See the documentation for more information about how to compile jobs containing lambda expressions.
at org.apache.flink.api.java.typeutils.TypeExtractor.validateLambdaGenericParameter(TypeExtractor.java:1653)
at org.apache.flink.api.java.typeutils.TypeExtractor.validateLambdaGenericParameters(TypeExtractor.java:1639)
at org.apache.flink.api.java.typeutils.TypeExtractor.getUnaryOperatorReturnType(TypeExtractor.java:573)
at org.apache.flink.api.java.typeutils.TypeExtractor.getFlatMapReturnTypes(TypeExtractor.java:188)
at org.apache.flink.api.java.DataSet.flatMap(DataSet.java:266)
at TestFlink.main(TestFlink.java:21)

这是因为Flink在用户自定义的函数中会使用泛型来创建serializer,当我们使用匿名函数时,类型信息会被保留。

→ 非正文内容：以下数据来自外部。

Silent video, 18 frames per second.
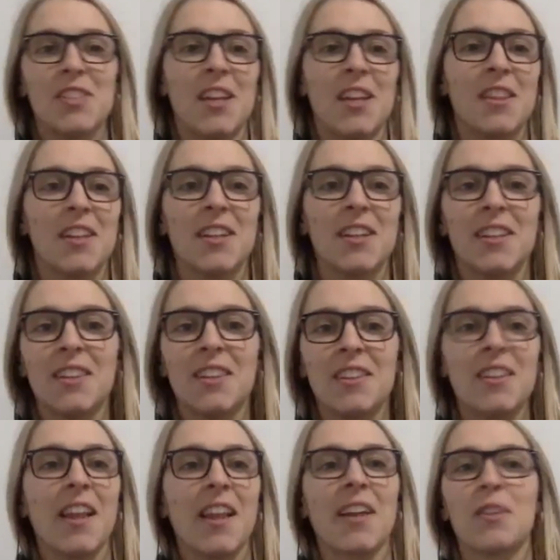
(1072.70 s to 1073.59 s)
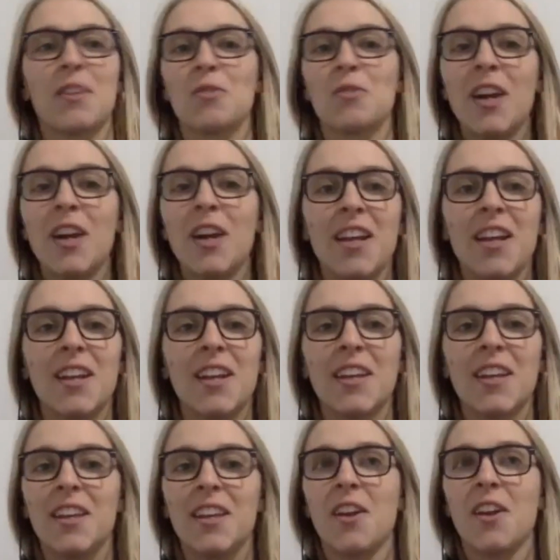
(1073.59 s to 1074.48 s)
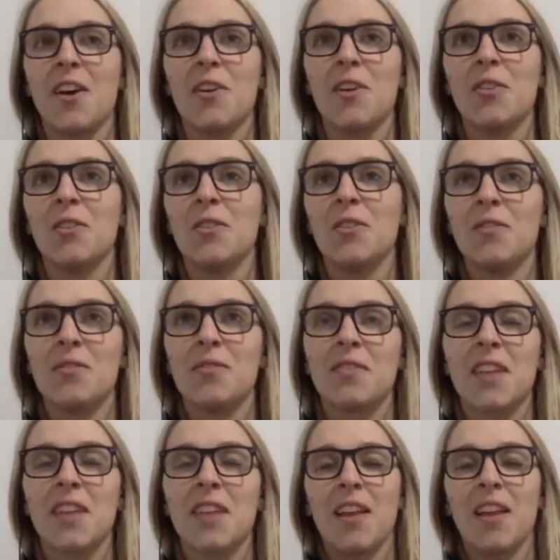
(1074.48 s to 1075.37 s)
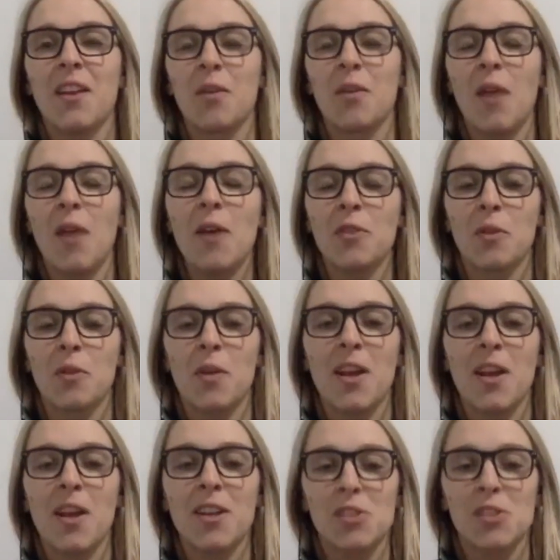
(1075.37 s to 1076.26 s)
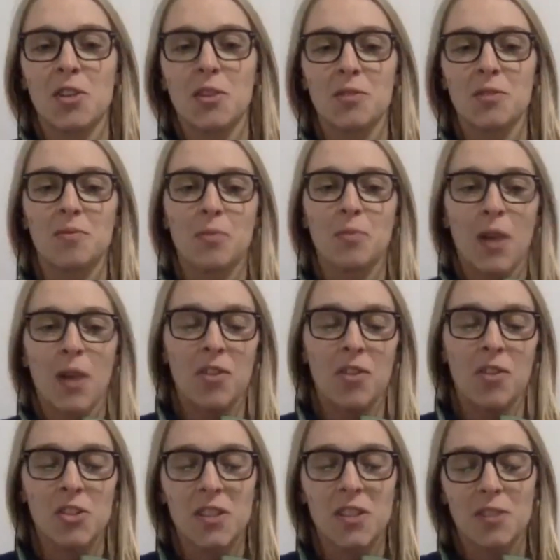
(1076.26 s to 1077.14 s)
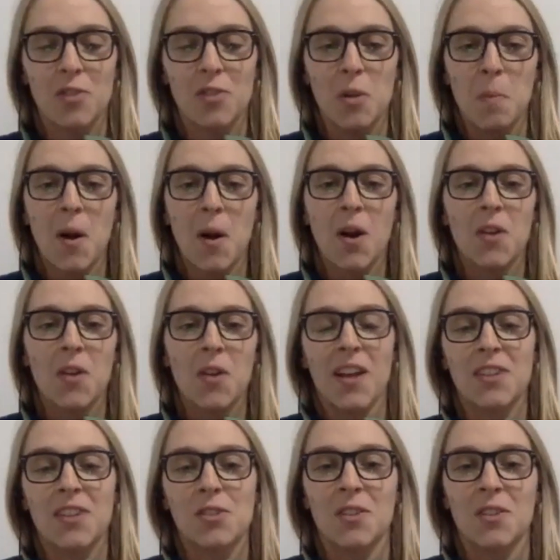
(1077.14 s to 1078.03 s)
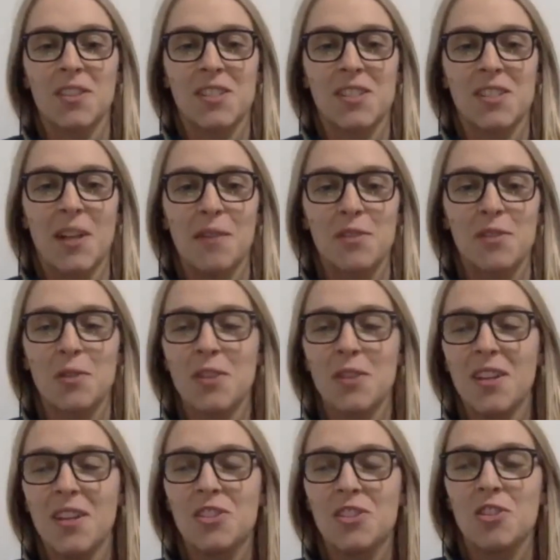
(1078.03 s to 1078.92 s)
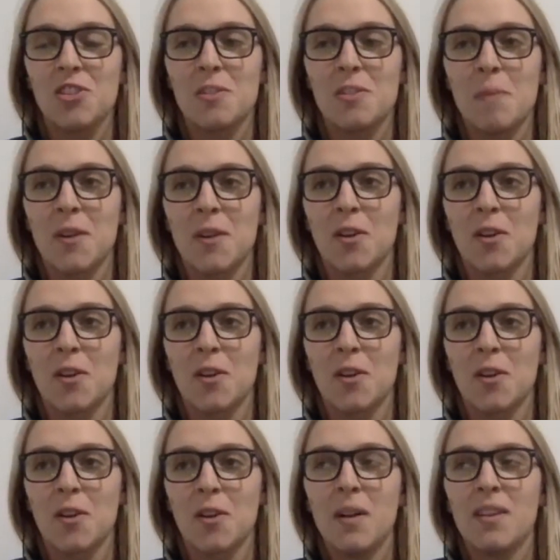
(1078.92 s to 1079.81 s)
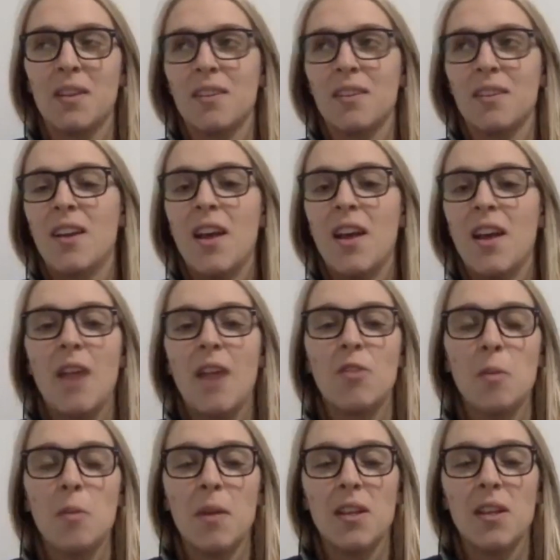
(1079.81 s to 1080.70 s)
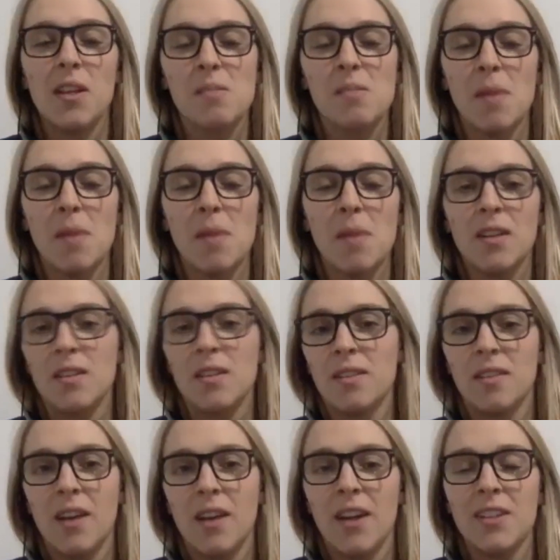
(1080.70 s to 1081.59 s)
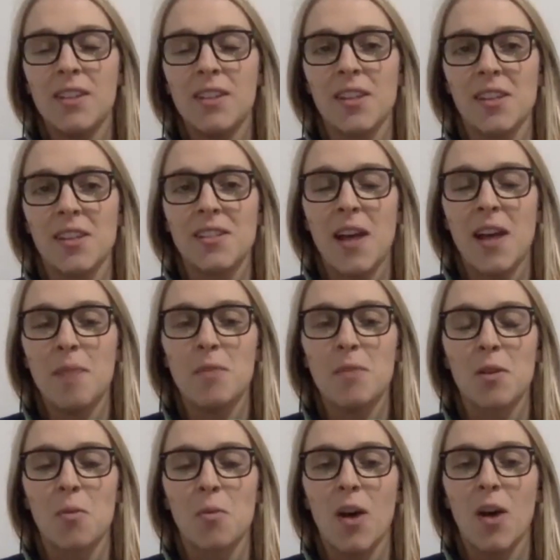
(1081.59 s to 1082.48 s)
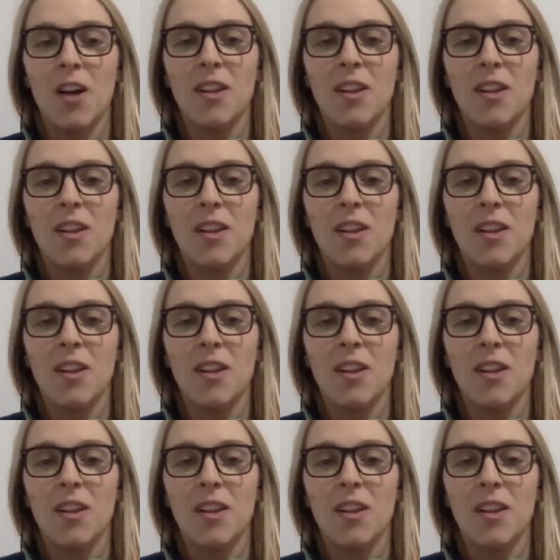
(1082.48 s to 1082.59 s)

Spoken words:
the like rink, around the rink, so you're whatever 6 feet apart, that sort of stuff. So it's just been crazy, but everybody's been honestly adapting well,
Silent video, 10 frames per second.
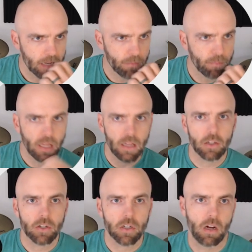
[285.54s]

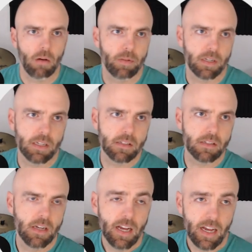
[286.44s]
Pillar
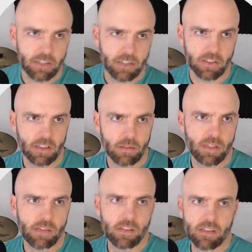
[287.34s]
companies. Actually, let me
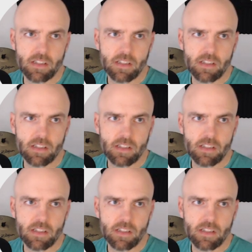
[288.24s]
see if this is the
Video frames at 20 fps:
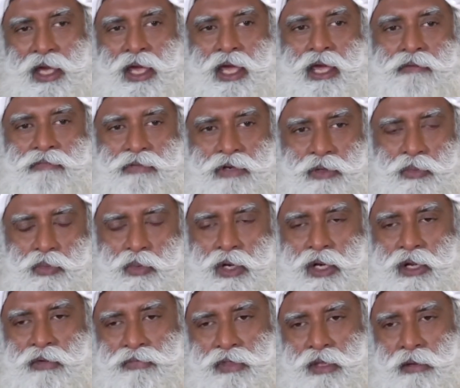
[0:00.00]
every
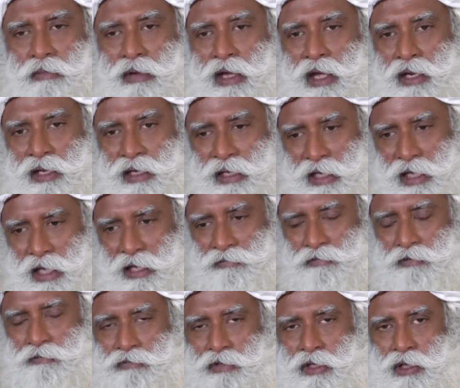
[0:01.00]
one of them had a
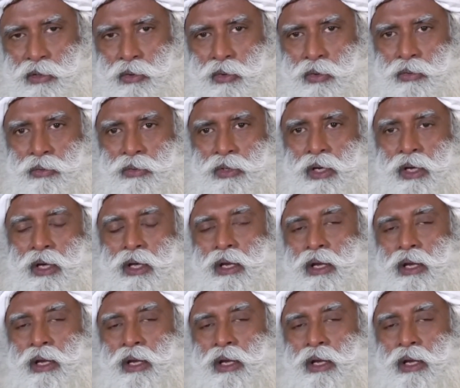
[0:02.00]
life of their own.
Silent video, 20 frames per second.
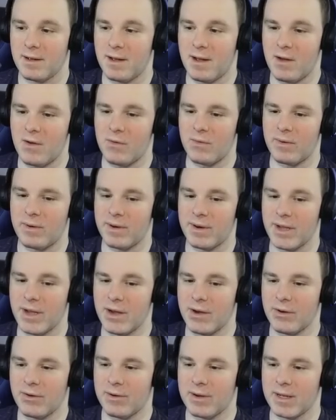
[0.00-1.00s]
Oh
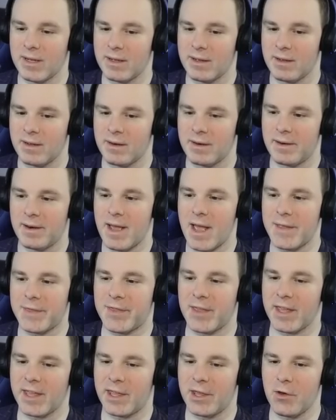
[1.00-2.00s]
no. Not
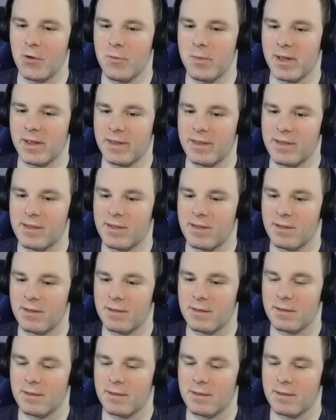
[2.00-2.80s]
the humans.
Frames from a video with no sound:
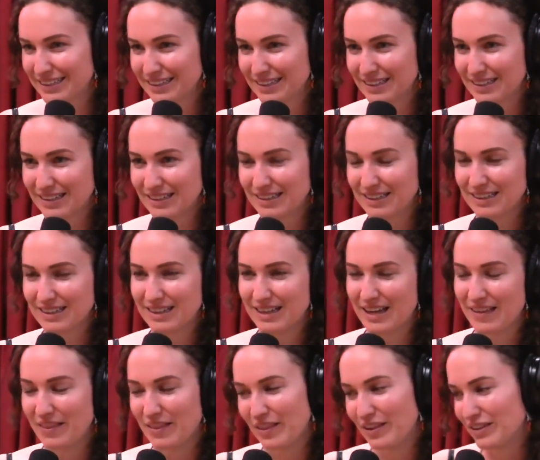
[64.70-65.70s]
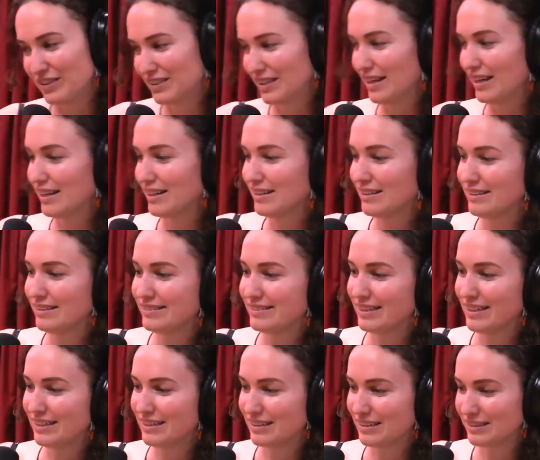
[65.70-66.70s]
Oh, was it? And then there's like
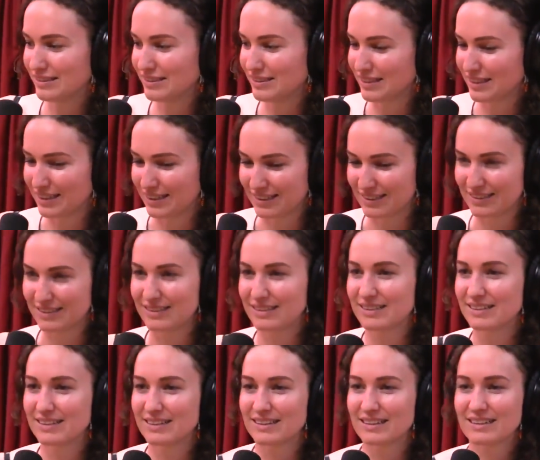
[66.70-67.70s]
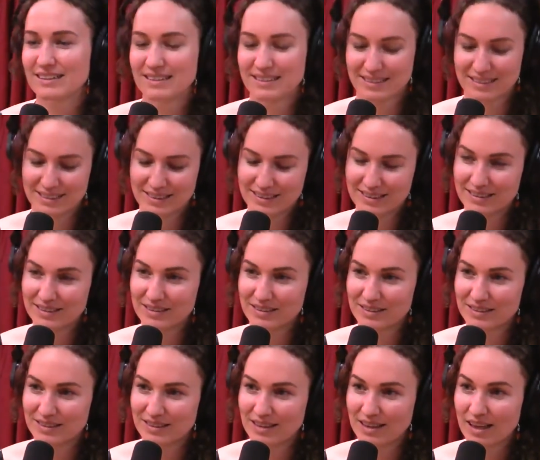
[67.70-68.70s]
Scientology. Oh yeah, that was like post
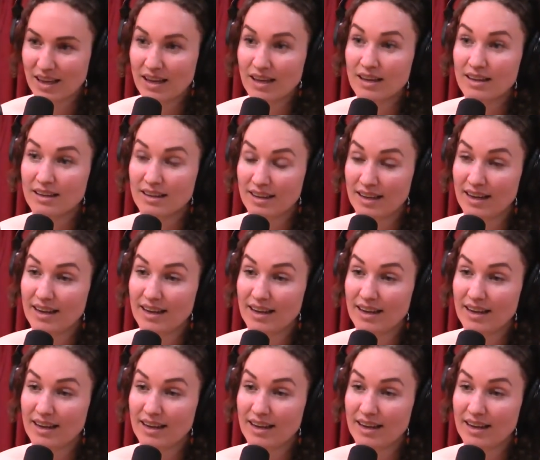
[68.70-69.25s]
9/11. Must have yeah.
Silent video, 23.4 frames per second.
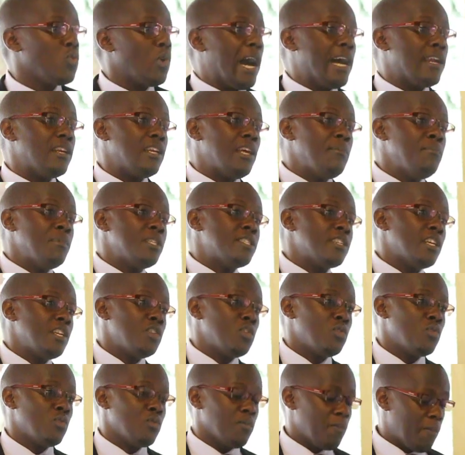And let me tell
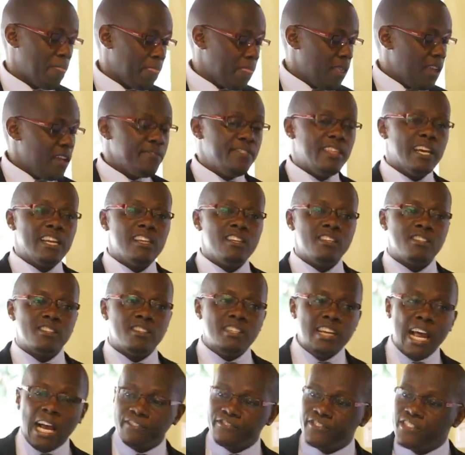you, there is
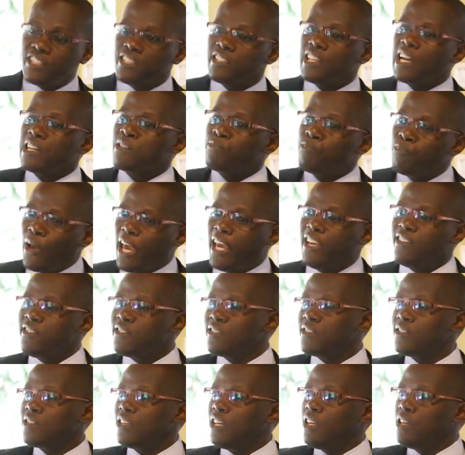nothing that pays
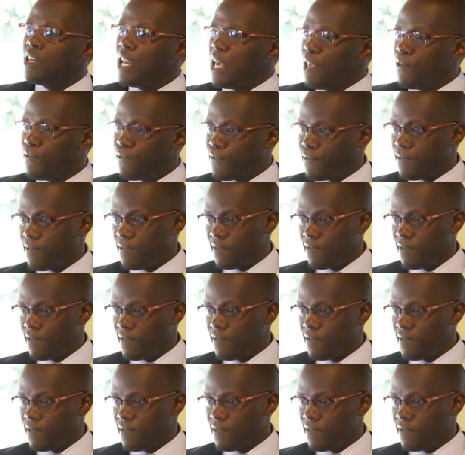in life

但Lambda表达式并不是匿名函数,所以javac编译的时候并不会把泛型保存到class文件里。

解决办法有两种:

第一种办法在异常中已经提示,使用Eclipse JDT编译器会保留对lambda表达式来说必要的类型信息。在Maven中使用Eclipse JDT编译器,只需要在把下面的插件加入到pom.xml中

1
2
3
4
5
6
7
8
9
10
11
12
13
14
15
16
17
<plugins>
<plugin>
<artifactId>maven-compiler-plugin</artifactId>
<configuration>
<source>1.8</source>
<target>1.8</target>
<compilerId>jdt</compilerId>
</configuration>
<dependencies>
<dependency>
<groupId>org.eclipse.tycho</groupId>
<artifactId>tycho-compiler-jdt</artifactId>
<version>0.21.0</version>
</dependency>
</dependencies>
</plugin>
</plugins>

另一种办法是,使用Flink提供的returns方法来指定flatMap的返回类型,

1
2
3
4
5
6
text.flatMap((line, out) -> {
for (String word : line.split("\\W+")) {
out.collect(new Tuple2<>(word, 1));
}
}).returns((TypeInformation) TupleTypeInfo.getBasicTupleTypeInfo(String.class, Integer.class)).groupBy(0).sum(1)
.print();

returns函数接收TypeInformation类型的参数,这里我们创建TupleTypeInfo来指定Tuple的参数类型。